In 1965, Wes was hired by President James “Doc” Taylor to be among the first faculty members of the newly created College of Southern Idaho. He wrote and began teaching the Law Enforcement Program at the CSI. This was the first college law enforcement program in the State of Idaho. It quickly became one of the most respected programs in the nation. A life-long learner who strived for continual improvement in his personal and professional life, Wes earned his M.Ed. from the University of Idaho in 1982. One of the highlights of his career occurred in 1988 when he presented his son, Brian, with the Claude F. Wiley Award for being the outstanding law enforcement cadet in the CSI program. In 1990, his law enforcement program was chosen “Idaho Secondary Education Program of the Year” by the Idaho Vocational Association and the American Vocational Association. In 1997, after attaining the position of Full Professor and Program Manager of Law Enforcement at the College of Southern Idaho, Wes retired. A grand retirement celebration marked his 50 years of service in the area of law enforcement. During this celebration, he was recognized by Idaho Governor Phil Batt and by hundreds of appreciative law enforcement and judo students he helped through the years. In 2015, Wes, Janet and their sons established the Dobbs Family Wrestling Endowment with the Twin Falls Education Foundation. In recognition of their enduring contribution to youth in Twin Falls through the years, the Foundation presented the 2017 Partner in Education Award to Wes and Janet and their family at the Red Apple Gala last April.
Wes is survived by his beautiful, loving wife, his sons, grandchildren, brothers-in-law Bob (Peggy) and Tom (Joyce) Moore, Aunt Marietta James, nephews, nieces, and countless former police cadets, soldiers, and judo students whose lives were greatly and positively impacted by this very special man. He is preceded in death by his mother, father, stepfather, stepbrother Warren Wiley, and in-laws Jess and Midge Moore.
A celebration will be held for “Big Wes” at 2:00 p.m. on Saturday, October 28, 2017 in the College of Southern Idaho Fine Arts Auditorium. Burial will follow at Sunset Memorial Park with Military honors by the Idaho Army Honor Guard and Magic Valley Honor Guard. In lieu of flowers, Wes and his family would like to encourage friends and family members to donate to the Twin Falls Education Foundation Dobbs Family Wrestling Endowment or the College of Southern Idaho Foundation. Services are under the direction of Reynolds Funeral Chapel, Twin Falls.
Condolences may be left for the family by visiting www.reynoldschapel.com.

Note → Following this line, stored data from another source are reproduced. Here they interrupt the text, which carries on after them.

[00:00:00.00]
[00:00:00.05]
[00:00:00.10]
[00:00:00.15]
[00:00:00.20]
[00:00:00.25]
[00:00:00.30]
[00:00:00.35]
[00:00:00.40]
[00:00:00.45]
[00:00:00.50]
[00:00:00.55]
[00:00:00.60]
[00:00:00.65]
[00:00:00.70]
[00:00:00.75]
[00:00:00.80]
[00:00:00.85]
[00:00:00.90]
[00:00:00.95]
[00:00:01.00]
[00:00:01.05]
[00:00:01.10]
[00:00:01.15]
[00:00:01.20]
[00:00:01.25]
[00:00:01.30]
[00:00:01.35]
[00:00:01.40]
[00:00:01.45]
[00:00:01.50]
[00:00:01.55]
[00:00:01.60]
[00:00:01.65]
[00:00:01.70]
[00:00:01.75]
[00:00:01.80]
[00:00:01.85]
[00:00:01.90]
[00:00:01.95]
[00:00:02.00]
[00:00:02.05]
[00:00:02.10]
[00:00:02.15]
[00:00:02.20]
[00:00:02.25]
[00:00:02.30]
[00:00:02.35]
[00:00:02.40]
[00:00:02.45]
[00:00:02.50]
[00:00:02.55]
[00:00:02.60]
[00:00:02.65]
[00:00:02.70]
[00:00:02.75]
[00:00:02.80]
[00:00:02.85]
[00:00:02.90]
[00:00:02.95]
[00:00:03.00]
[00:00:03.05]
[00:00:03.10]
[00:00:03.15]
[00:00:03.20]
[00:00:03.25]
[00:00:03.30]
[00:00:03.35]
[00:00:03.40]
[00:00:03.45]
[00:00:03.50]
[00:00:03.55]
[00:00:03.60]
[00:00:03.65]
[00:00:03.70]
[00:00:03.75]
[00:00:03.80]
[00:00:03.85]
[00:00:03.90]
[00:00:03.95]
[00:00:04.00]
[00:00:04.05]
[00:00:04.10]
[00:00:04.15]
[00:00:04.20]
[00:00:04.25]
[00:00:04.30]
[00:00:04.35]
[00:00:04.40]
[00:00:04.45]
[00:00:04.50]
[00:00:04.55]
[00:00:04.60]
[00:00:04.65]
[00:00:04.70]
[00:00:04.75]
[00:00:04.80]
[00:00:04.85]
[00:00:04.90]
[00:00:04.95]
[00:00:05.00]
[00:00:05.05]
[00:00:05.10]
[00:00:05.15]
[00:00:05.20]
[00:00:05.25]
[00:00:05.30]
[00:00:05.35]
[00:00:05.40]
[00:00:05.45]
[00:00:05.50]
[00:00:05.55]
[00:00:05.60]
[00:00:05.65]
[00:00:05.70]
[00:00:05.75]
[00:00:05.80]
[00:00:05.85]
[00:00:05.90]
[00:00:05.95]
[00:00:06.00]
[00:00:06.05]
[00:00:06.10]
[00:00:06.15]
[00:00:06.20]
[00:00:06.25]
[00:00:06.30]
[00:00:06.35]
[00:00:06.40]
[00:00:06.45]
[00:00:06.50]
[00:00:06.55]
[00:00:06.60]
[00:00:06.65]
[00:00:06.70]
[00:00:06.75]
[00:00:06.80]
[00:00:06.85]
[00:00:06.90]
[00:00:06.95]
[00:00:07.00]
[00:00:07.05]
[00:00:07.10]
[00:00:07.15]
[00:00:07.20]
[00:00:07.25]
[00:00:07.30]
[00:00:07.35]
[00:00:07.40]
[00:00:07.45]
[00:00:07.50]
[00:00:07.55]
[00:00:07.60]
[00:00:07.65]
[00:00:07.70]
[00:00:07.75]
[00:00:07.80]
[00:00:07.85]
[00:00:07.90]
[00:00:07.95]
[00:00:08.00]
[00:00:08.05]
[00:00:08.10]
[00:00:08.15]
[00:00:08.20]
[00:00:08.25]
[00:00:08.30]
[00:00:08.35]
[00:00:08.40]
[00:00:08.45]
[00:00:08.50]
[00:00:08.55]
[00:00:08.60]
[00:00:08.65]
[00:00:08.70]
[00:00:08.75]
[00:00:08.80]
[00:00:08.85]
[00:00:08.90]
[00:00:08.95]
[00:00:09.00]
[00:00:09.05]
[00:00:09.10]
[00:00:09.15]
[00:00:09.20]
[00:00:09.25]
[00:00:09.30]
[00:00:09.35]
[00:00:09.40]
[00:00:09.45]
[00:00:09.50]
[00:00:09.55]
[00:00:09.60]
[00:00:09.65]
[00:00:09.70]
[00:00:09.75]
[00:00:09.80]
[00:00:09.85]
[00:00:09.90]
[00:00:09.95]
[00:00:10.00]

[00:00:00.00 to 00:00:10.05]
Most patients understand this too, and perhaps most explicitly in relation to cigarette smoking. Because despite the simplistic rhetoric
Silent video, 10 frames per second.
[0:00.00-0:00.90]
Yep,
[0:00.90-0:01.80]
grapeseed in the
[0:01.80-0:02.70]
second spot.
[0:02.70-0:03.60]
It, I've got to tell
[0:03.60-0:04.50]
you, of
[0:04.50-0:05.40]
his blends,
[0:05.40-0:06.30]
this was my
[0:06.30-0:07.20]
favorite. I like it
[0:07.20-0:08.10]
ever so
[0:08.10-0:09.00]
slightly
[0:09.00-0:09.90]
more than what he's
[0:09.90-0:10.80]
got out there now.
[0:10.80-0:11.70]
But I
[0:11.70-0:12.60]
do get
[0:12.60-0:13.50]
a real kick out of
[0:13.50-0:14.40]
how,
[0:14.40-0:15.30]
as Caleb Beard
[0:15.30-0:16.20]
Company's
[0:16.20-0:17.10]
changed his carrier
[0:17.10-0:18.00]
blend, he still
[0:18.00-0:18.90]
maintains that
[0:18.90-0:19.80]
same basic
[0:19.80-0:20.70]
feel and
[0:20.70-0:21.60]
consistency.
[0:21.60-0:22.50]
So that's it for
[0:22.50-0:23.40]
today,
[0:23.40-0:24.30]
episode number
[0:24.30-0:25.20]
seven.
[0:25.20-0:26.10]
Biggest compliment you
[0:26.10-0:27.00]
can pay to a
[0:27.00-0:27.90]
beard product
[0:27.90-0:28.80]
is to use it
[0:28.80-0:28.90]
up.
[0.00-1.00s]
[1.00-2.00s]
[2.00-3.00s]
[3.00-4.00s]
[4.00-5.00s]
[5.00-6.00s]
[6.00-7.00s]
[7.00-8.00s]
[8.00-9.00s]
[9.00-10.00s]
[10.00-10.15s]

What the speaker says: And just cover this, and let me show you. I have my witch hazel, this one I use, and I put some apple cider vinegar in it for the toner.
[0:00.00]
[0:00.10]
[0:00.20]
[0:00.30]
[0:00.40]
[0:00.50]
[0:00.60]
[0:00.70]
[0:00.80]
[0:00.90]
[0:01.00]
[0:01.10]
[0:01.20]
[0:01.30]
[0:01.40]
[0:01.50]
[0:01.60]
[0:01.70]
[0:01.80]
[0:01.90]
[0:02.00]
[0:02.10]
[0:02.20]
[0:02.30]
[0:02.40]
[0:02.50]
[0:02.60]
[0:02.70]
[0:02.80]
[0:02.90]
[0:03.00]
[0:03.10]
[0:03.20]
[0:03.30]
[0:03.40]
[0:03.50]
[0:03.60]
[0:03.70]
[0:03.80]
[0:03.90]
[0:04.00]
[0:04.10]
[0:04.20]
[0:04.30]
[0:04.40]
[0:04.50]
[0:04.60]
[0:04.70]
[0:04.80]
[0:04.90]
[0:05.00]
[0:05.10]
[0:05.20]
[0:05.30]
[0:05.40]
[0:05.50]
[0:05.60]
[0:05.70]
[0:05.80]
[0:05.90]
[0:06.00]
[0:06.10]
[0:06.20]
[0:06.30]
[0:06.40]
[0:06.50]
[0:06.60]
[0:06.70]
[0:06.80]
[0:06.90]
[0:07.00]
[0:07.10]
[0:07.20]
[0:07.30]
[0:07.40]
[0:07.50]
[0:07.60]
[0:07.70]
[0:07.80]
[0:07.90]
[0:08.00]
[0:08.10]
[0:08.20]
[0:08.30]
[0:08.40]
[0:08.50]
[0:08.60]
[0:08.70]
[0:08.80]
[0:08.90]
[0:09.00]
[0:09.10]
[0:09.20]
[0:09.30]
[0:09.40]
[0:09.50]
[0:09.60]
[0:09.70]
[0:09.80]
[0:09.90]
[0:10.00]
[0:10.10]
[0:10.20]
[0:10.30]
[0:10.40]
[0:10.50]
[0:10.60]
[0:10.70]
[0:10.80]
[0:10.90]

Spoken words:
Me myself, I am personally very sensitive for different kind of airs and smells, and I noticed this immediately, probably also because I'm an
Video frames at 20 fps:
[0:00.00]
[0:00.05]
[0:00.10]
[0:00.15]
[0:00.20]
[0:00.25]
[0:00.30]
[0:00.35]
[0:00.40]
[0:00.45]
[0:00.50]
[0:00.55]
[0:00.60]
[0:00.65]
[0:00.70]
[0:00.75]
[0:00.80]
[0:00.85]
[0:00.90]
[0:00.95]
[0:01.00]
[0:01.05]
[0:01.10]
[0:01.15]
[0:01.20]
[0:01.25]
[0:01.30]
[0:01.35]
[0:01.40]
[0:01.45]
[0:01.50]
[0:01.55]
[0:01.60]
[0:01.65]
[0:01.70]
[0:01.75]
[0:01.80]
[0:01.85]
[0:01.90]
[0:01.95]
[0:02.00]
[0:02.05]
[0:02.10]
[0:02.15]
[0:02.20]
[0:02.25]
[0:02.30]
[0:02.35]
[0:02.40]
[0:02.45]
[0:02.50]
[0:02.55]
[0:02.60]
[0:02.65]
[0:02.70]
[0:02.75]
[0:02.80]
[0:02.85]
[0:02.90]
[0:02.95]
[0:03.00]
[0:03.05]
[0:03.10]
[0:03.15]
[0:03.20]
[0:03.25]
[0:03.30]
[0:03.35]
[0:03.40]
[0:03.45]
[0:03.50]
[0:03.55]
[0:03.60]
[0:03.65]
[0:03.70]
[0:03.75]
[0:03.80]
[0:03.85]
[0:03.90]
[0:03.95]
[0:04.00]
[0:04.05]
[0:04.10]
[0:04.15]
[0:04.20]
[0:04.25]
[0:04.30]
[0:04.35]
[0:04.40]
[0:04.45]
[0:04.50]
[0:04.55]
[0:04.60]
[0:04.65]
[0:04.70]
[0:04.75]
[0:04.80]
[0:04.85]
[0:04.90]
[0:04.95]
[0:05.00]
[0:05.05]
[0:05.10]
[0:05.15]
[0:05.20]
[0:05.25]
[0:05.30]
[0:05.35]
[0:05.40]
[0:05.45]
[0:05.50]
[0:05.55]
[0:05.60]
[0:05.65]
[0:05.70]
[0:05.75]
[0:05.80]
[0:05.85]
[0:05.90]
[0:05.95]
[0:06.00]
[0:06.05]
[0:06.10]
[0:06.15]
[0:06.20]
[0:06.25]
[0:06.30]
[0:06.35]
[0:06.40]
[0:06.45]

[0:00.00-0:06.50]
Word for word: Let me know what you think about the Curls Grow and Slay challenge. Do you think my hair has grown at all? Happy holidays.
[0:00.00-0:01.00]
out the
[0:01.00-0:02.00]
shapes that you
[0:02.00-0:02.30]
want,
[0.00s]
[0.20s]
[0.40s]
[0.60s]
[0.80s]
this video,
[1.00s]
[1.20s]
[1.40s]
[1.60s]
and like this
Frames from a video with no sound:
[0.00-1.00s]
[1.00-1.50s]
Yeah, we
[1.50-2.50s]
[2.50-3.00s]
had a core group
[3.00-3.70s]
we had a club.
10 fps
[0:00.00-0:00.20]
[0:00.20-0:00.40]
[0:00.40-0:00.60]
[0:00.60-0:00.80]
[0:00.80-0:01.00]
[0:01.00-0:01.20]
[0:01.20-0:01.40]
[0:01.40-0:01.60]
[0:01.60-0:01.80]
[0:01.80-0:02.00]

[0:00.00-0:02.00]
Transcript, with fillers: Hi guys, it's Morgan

“So live your life that the fear of death can never enter your heart. Trouble no one about their religion; respect others in their view, and demand that they respect yours. Love your life, perfect your life, beautify all things in your life. Seek to make your life long and its purpose in the service of your people. Prepare a noble death song for the day when you go over the great divide. Always give a word or a sign of salute when meeting or passing a friend, even a stranger, when in a lonely place. Show respect to all people and grovel to none. When you arise in the morning give thanks for the food and for the joy of living. If you see no reason for giving thanks, the fault lies only in yourself. Abuse no one and no thing, for abuse turns the wise ones to fools and robs the spirit of its vision. When it comes your time to die, be not like those whose hearts are filled with the fear of death, so that when their time comes they weep and pray for a little more time to live their lives over again in a different way. Sing your death song and die like a hero going home.”